Autoria de Lu Dias Carvalho
Os ditados populares também contam parte da história de um povo, como é o caso do conhecido “Agora é tarde, Inês é morta”. Muitas pessoas não fazem a menor ideia de como apareceu tal ditado popular que, por sinal, é muito usado no Brasil.
Inês de Castro, descendente de uma importante família castelhana, picou a mula para Portugal como dama de companhia da princesa Constança, futura esposa de Dom Pedro (herdeiro do rei Afonso IV). Não sei se a moça era uma santinha do pau oco ou não, pois falar é prata e calar é ouro, o fato é que o príncipe caiu de amores por ela.
O velho rei Afonso IV ficou com a pulga atrás da orelha, pois sabia que daquela colmeia não sairia mel para o reino, e seria melhor prevenir do que remediar, pois, caso o filho não levasse à frente sua relação com Constança, todos os acordos políticos iriam para o brejo. Mesmo assim, Pedro continuou esquentando os lençóis de Inês, enquanto os de Constança congelavam. Prova disso é que, embora apaixonada pelo esposo, a vítima teve apenas um filho, Fernando, com o marido adúltero, enquanto o dito aumentava a sua prole com Inês, o que mostra o fervor de sua paixão pela não mais donzela.
Após a morte da princesa Constança, Dom Pedro, ora viúvo, foi instado a casar-se de acordo com os interesses políticos do reino. Porém, sabedor de que em cachorro fraco as pulgas deitam-se e rolam, rejeitou todas as ofertas. Somente Inês imperava em seu coração.
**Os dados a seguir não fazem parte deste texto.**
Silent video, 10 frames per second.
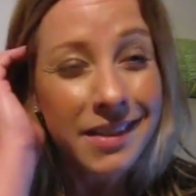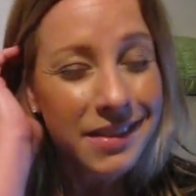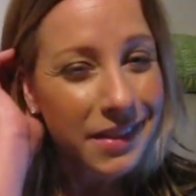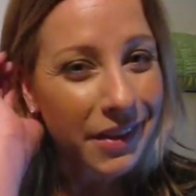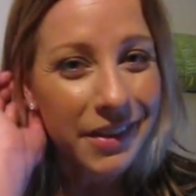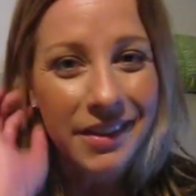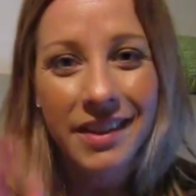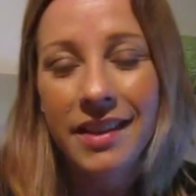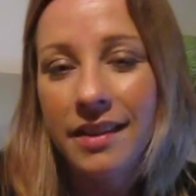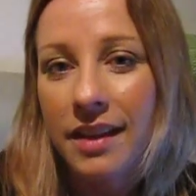So
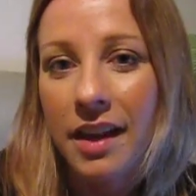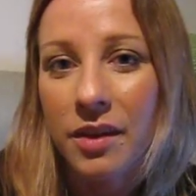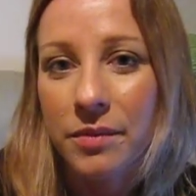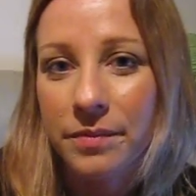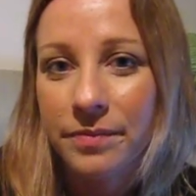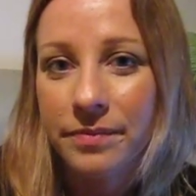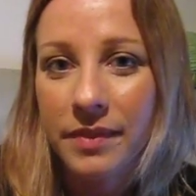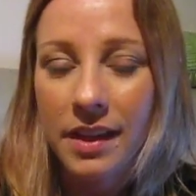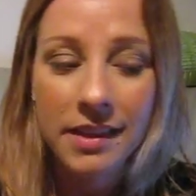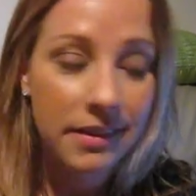
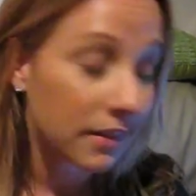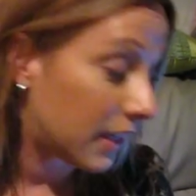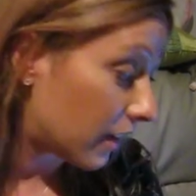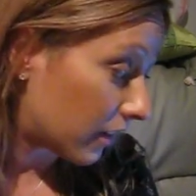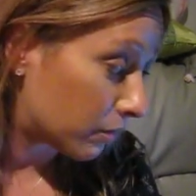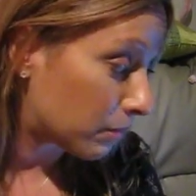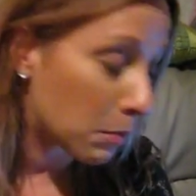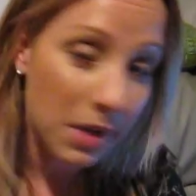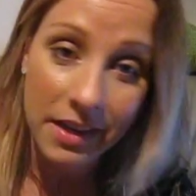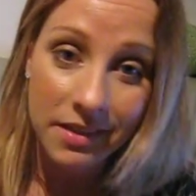my
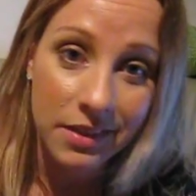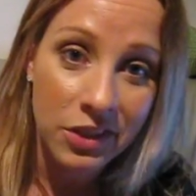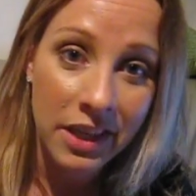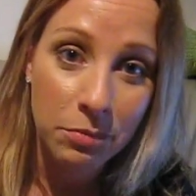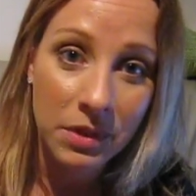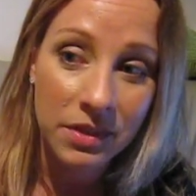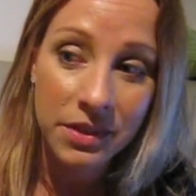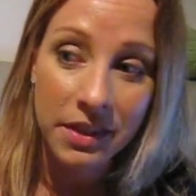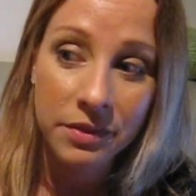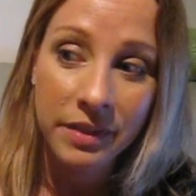proudest achievement
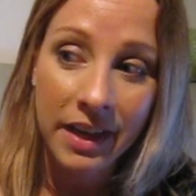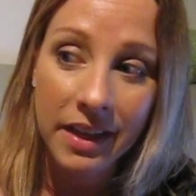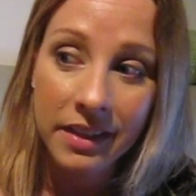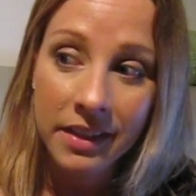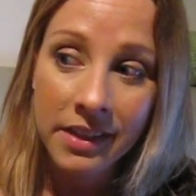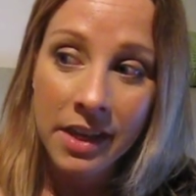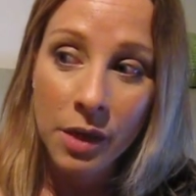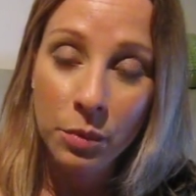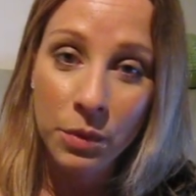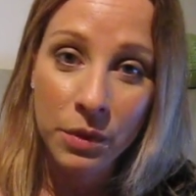so far
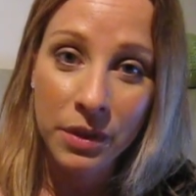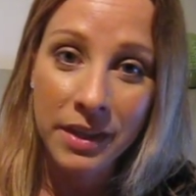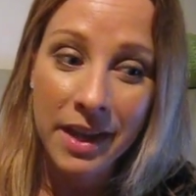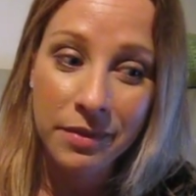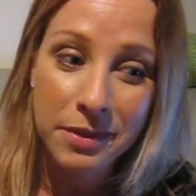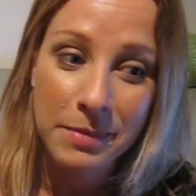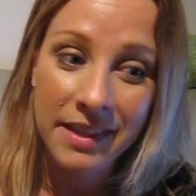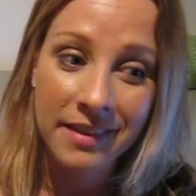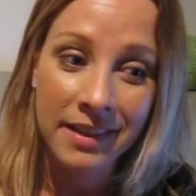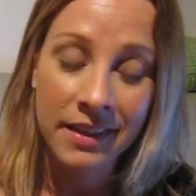would have to be
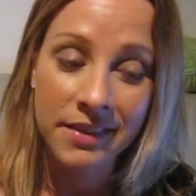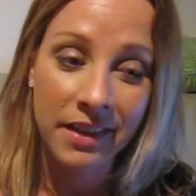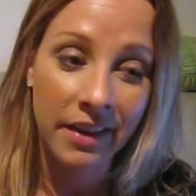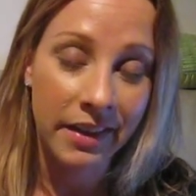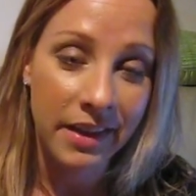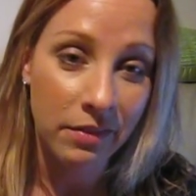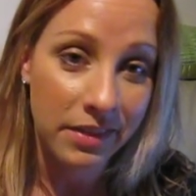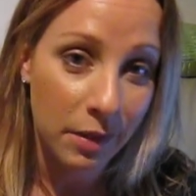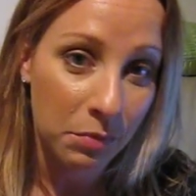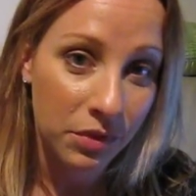the things that I'd never
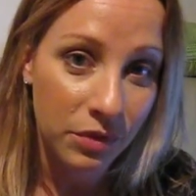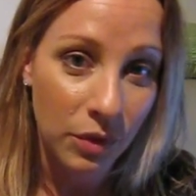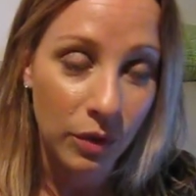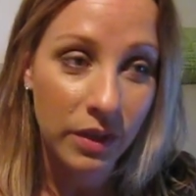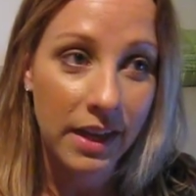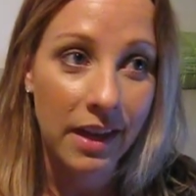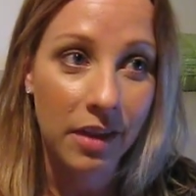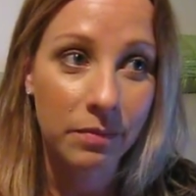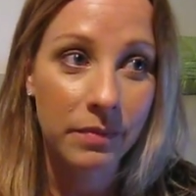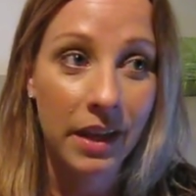done before,
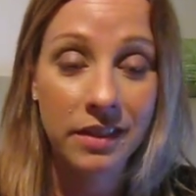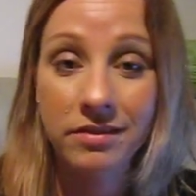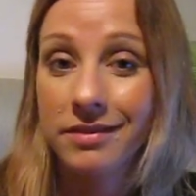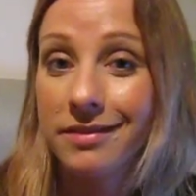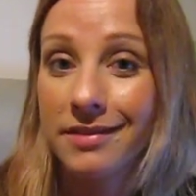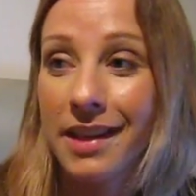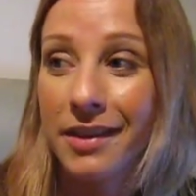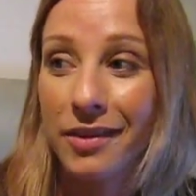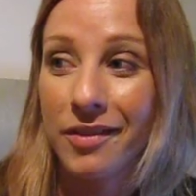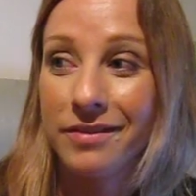like
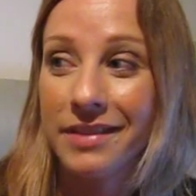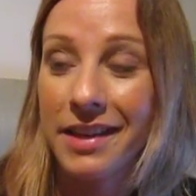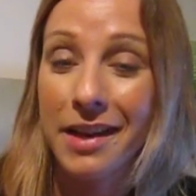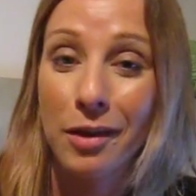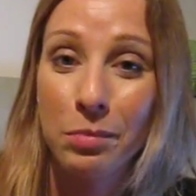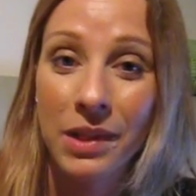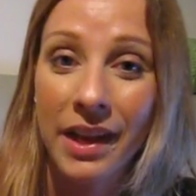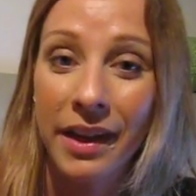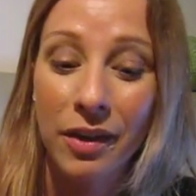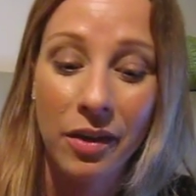getting on an
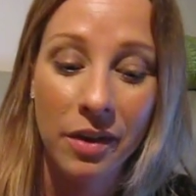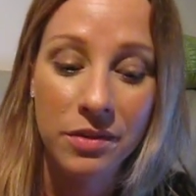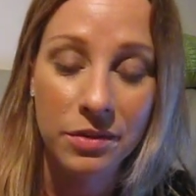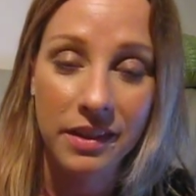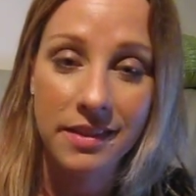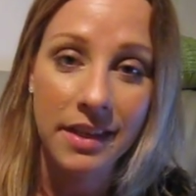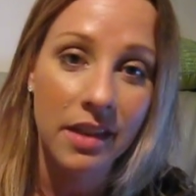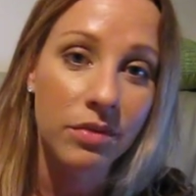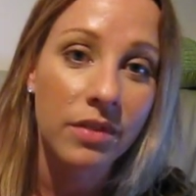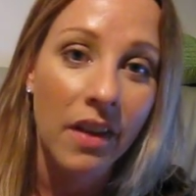aeroplane. I was really
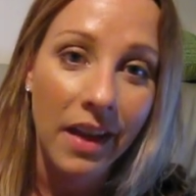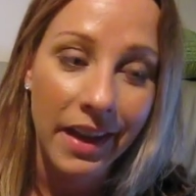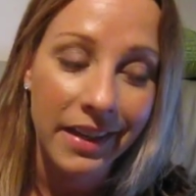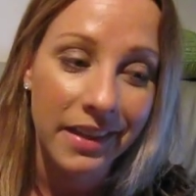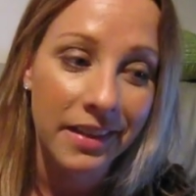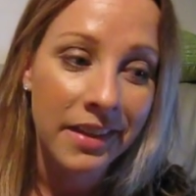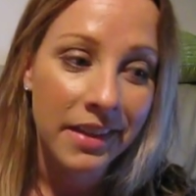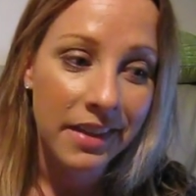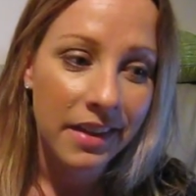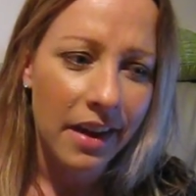scared of flying, and
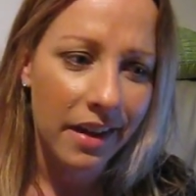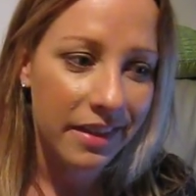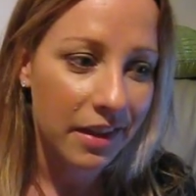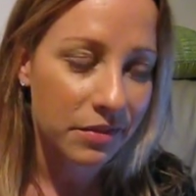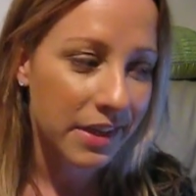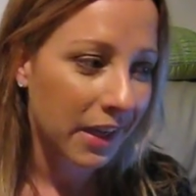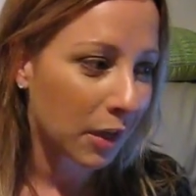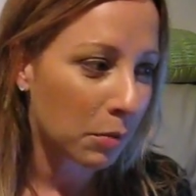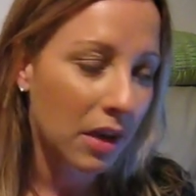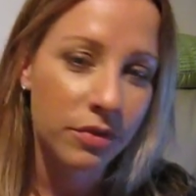I think I've
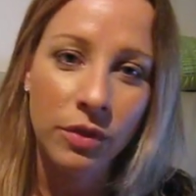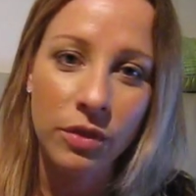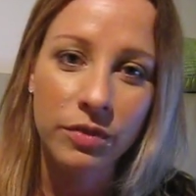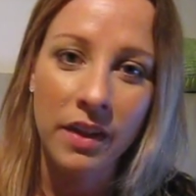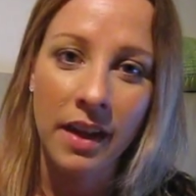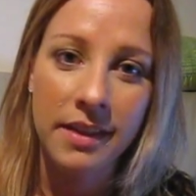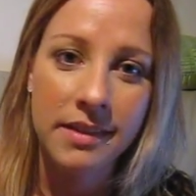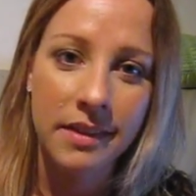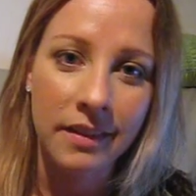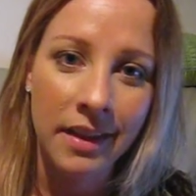taken about 4
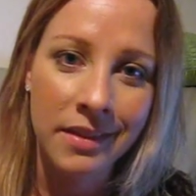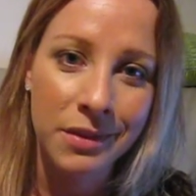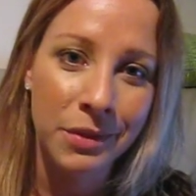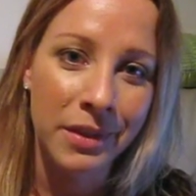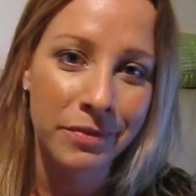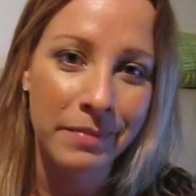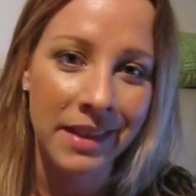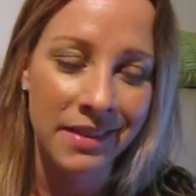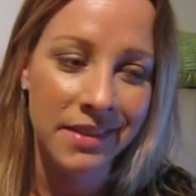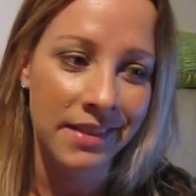flights in the last 12
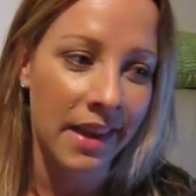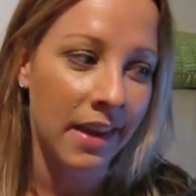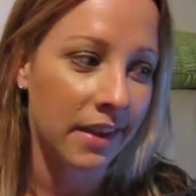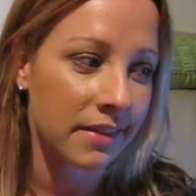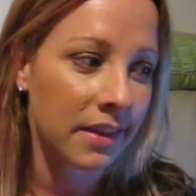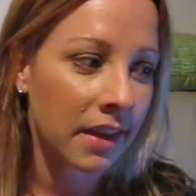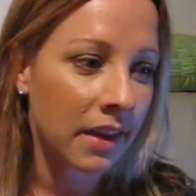months, and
Preferia a bolsa leve ao coração pesado. Não mais iria escutar o pai e perder aquela que o enfeitiçara loucamente. Estava na hora de virar a mesa.
Seu pai, o esperto rei Afonso IV, que mandava e desmandava no pedaço, sabedor de que o seguro morreu de velho, pôs-se a tramar algo pérfido. Enquanto seu filho Dom Pedro estava caçando, matando os animaizinhos que nenhuma culpa tinham no cartório, entrou em conluio com os seus conselheiros. Achou que o melhor a fazer seria mandar a vaca para o brejo de uma vez por todas, ou seja, assassinar Inês, pois um homem prevenido vale por dois. Assim, a infeliz foi degolada sem dó ou piedade. Nem é preciso dizer que Pedro ficou inconsolável. Continuou resistindo a casar-se novamente, a menos que fosse com Inês, embora já morta.
O velho rei acabou batendo as botas, pois a morte não poupa o fraco e nem o forte. Dom Pedro tornou-se o novo rei. E como vingança é um prato que se come frio, dizem a boca pequena que ele ordenou que o corpo de sua amada fosse exumado, seu esqueleto recomposto e, depois de casar-se com ela, coroou-a como rainha.
Contam os mais linguarudos que o novo rei ordenou que toda a corte beijasse as mãos, digo, os ossos metacarpianos de sua amada, sendo prontamente atendido, pois macaco velho não mete a mão em cumbuca, pois manda quem pode e obedece quem tem juízo. Contam ainda que Dom Pedro transformou-se num justiceiro, jogando no calabouço, quando não os degolava, todos os envolvidos na morte de sua amada Inês.
Como desgraça pouca é bobagem, o rei ia às masmorras só para ter o gostinho de ver os infelizes serem castigados. E como o arrependimento sempre vem tarde demais, os prisioneiros ficavam a implorar-lhe clemência:
– Perdão, meu rei! Perdão, meu rei!
– Agora é tarde, Inês é morta! – respondia-lhes o rei.
De fato não havia mais nada a fazer, mais nada a ser desculpado. Melhor seria que os conspiradores ficassem calados, pois más desculpas são piores do que nenhuma. Mas, como do dito ao feito existe muita distância, não quero me comprometer com conversa fiada, pois em boca fechada não entra mosca e quem conversa muito dá bom dia cavalo. Estou aqui apenas vendendo o peixe pelo preço que comprei. Quem quiser que vá dar vazão às suas caraminholas, fazendo pesquisas.
Obs.:
Luís Vaz de Camões imortalizou a história de amor entre Dom Pedro e Inês de Castro.